Je l’ai mené par les allées secrètes,
Lui montrant où mes trésors étaient cachés.
Je l’ai laissé jouer avec chacun d’eux,
J’ai enfermé mes pensées dans une petite cage d’argent
Et les lui ai données à garder…
Le jardin était obscur, mais pour nous pas assez encore.
Sur la pointe des pieds, nous avons cheminé parmi les ténèbres
Et dans les bassins d’ombre, sous les arbres,
Nous nous sommes baignés,
Faisant semblant d’être sous la mer.
Une fois, à la limite du jardin,
Nous avons entendu des pas sur la route du Monde.
Oh, comme nous avons eu peur !
«As-tu déjà marché sur cette route?», ai-je murmuré.
Il fit signe que oui, et nous avons secoué la tête
Pour faire tomber les larmes de nos yeux.
Il y eut autrefois un enfant.
Pâle et silencieux, il venait — tout seul
Jouer dans mon jardin.
Quand nous nous sommes rencontrés,
Nous avons échangé un baiser,
Mais quand il est parti,
Nous n’avons même pas fait un geste d’adieu.

***

There was a child once

There was a child once.
He came to play in my garden ;
He was quite pale and silent.
Only when he smiled I knew everything about him,
I knew what he had in his pockets,
And I knew the feel of his hands in my hands
And the most intimate tones of his voice.
I led him down each secret path,
Showing him the hiding-place of all my treasures.
I let him play with them, every one,
I put my singing thoughts in a little silver cage
And gave them to him to keep…
It was very dark in the garden
But never dark enough for us.

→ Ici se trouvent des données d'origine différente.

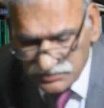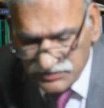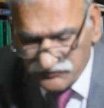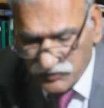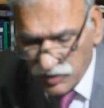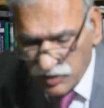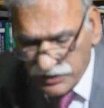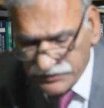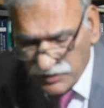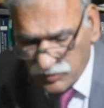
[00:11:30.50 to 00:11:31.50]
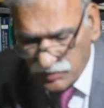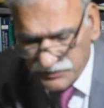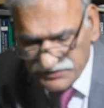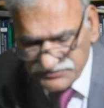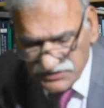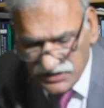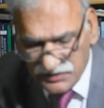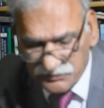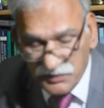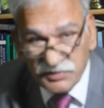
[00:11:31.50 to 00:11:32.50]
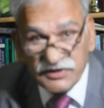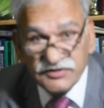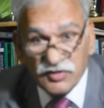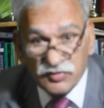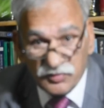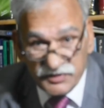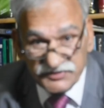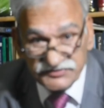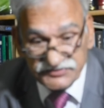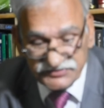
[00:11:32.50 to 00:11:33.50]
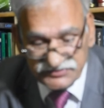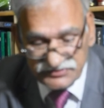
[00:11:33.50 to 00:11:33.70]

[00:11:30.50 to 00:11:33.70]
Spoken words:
the following documents are public documents.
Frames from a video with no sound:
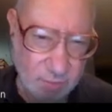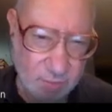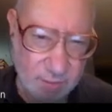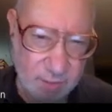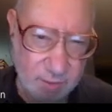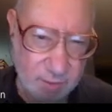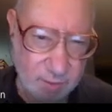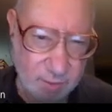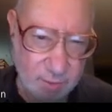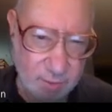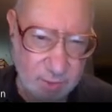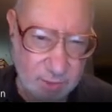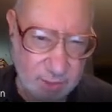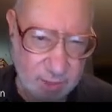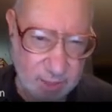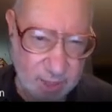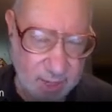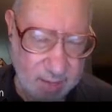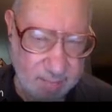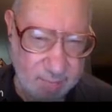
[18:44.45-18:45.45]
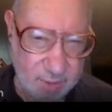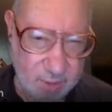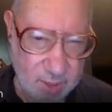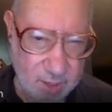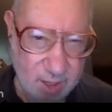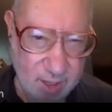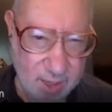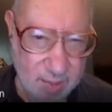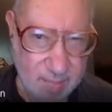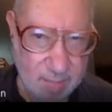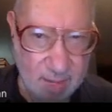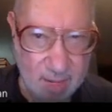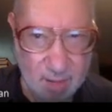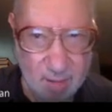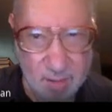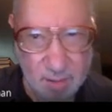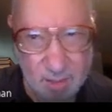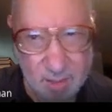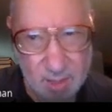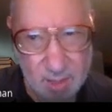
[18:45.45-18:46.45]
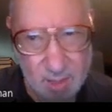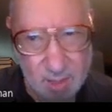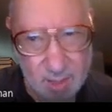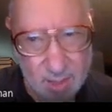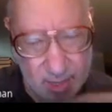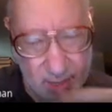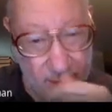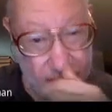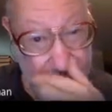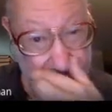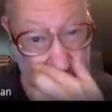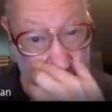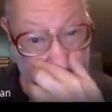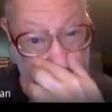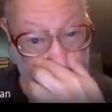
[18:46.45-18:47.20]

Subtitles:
of integrals that I'm talking about, if you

On tiptoe we walked
among the deepest shades ;
We bathed in the shadow pools beneath the trees,
Pretending we were under the sea.
Once — near the boundary of the garden —
We heard steps passing along the World-road;
Oh, how frightened we were!
I whispered: « Have you ever walked along that road? »
He nodded, and we shook the tears from our eyes…
There was a child once.
He came ? quite alone ? to play in my garden;
He was pale and silent.
When we met we kissed each other,
But when he went away, we did not even wave.